_Action item_: Please repeat, precisely as written, only the lines from the one containing "[4:29.93-4:30.13]" through the last line of the records below, pictures omitted.

_Extracted information_:
○ ○ ○ ○ ○
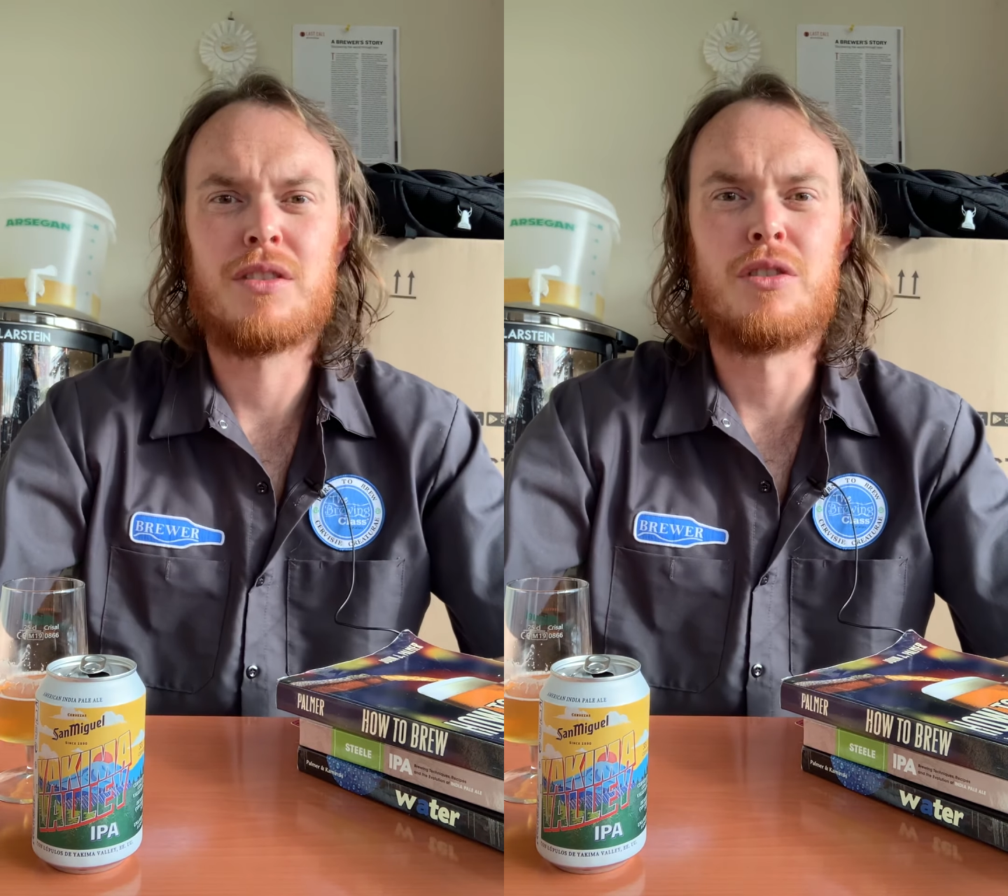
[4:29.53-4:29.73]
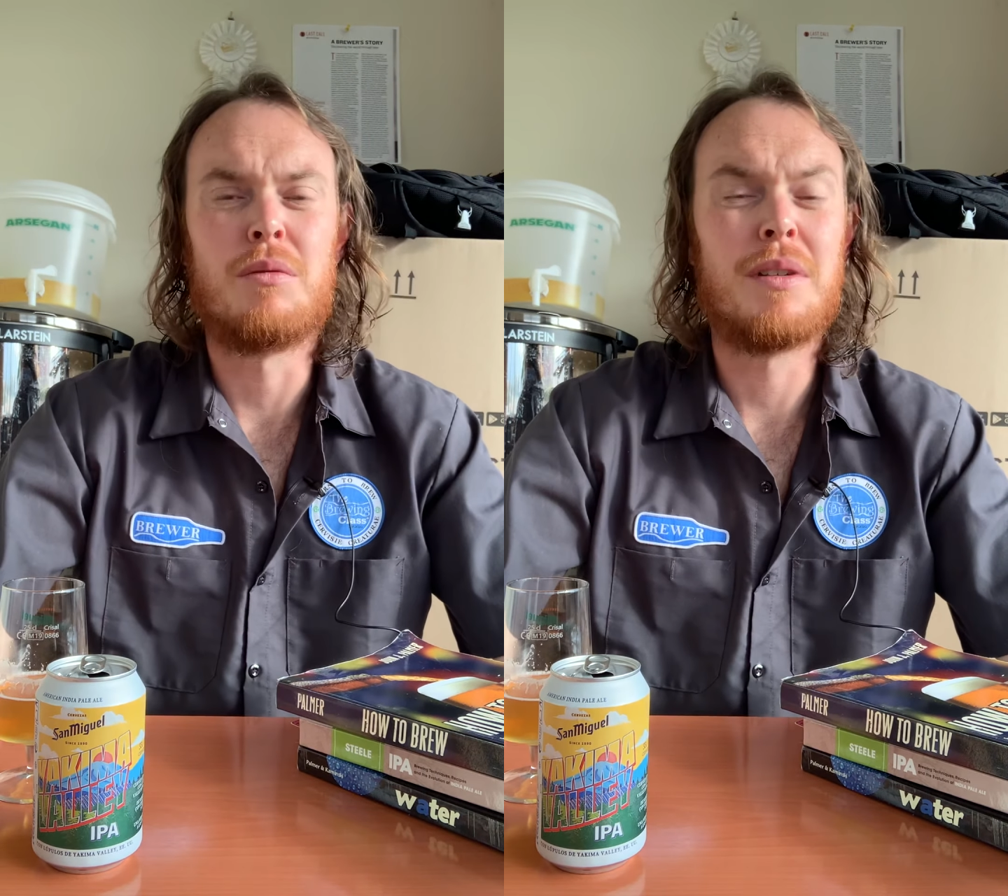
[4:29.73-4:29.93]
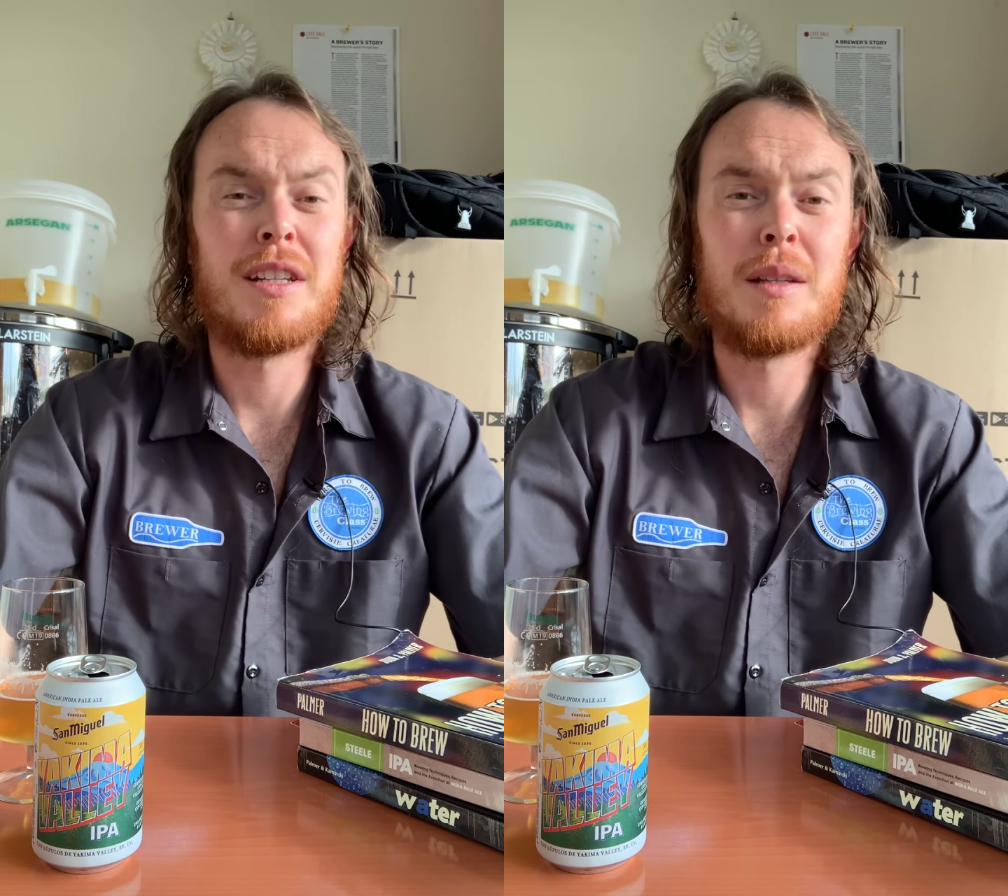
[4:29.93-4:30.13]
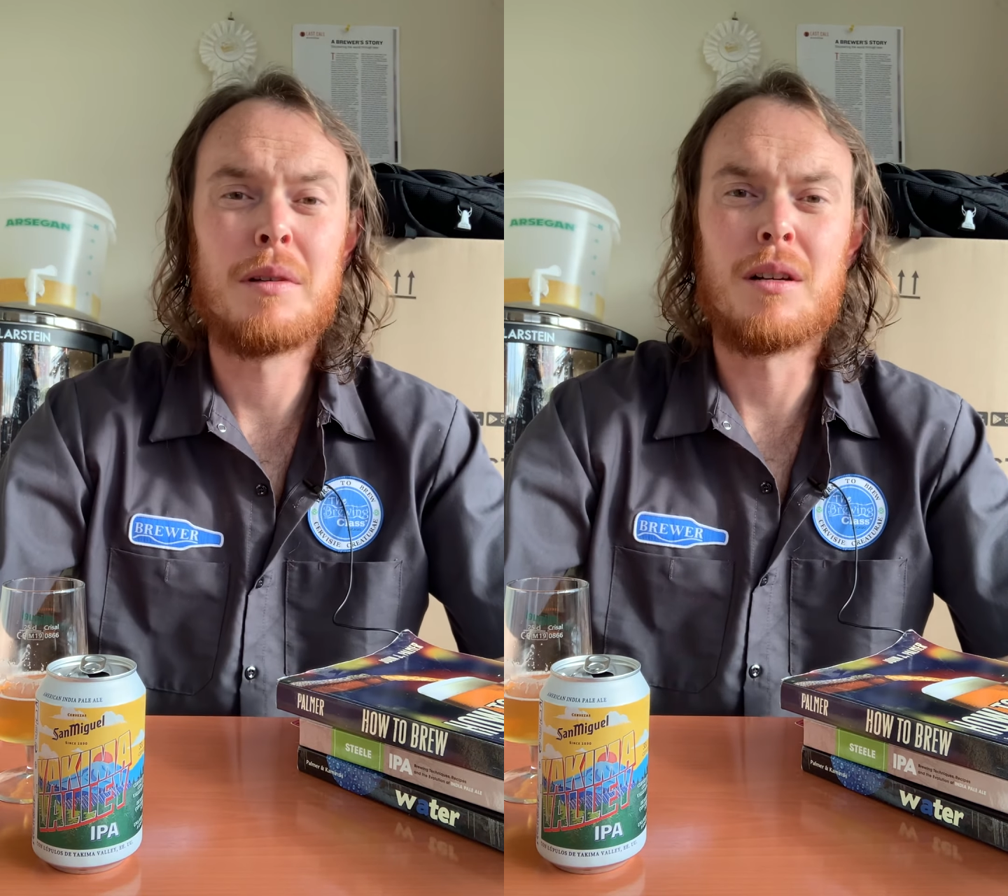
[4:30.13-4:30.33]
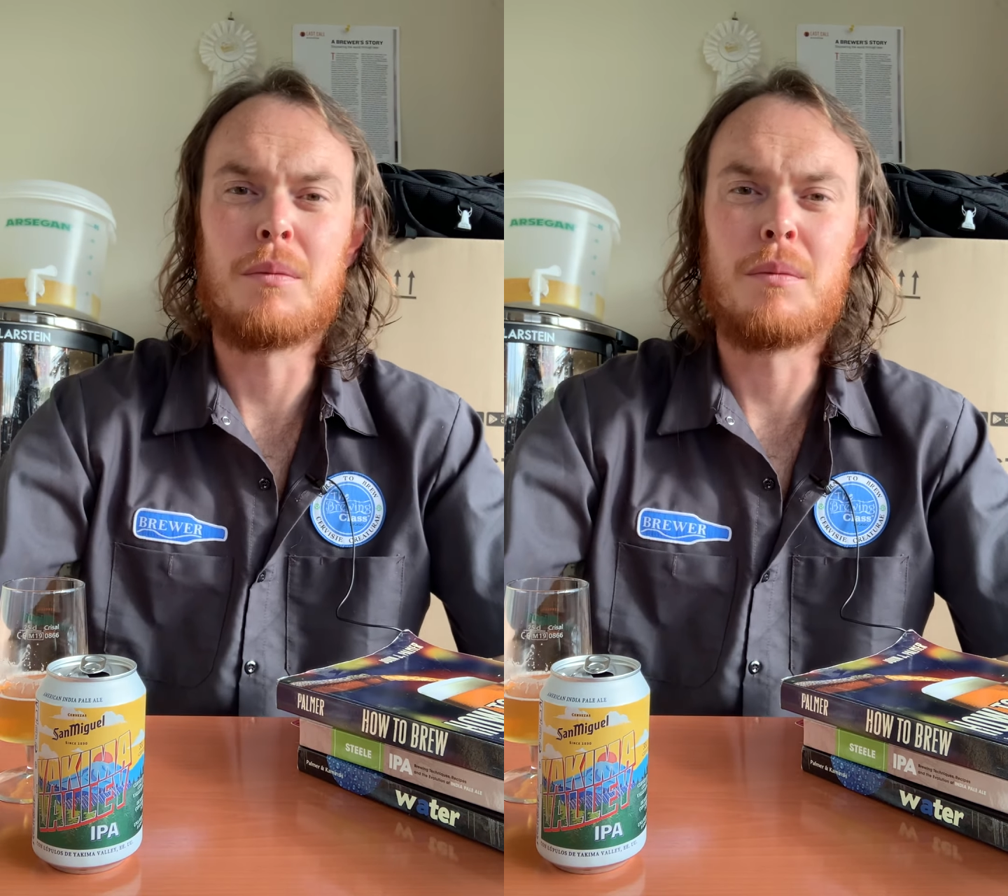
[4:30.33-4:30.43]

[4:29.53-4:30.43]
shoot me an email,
○ ○ ○ ○ ○
_Reply_:
[4:29.93-4:30.13]
[4:30.13-4:30.33]
[4:30.33-4:30.43]

[4:29.53-4:30.43]
shoot me an email,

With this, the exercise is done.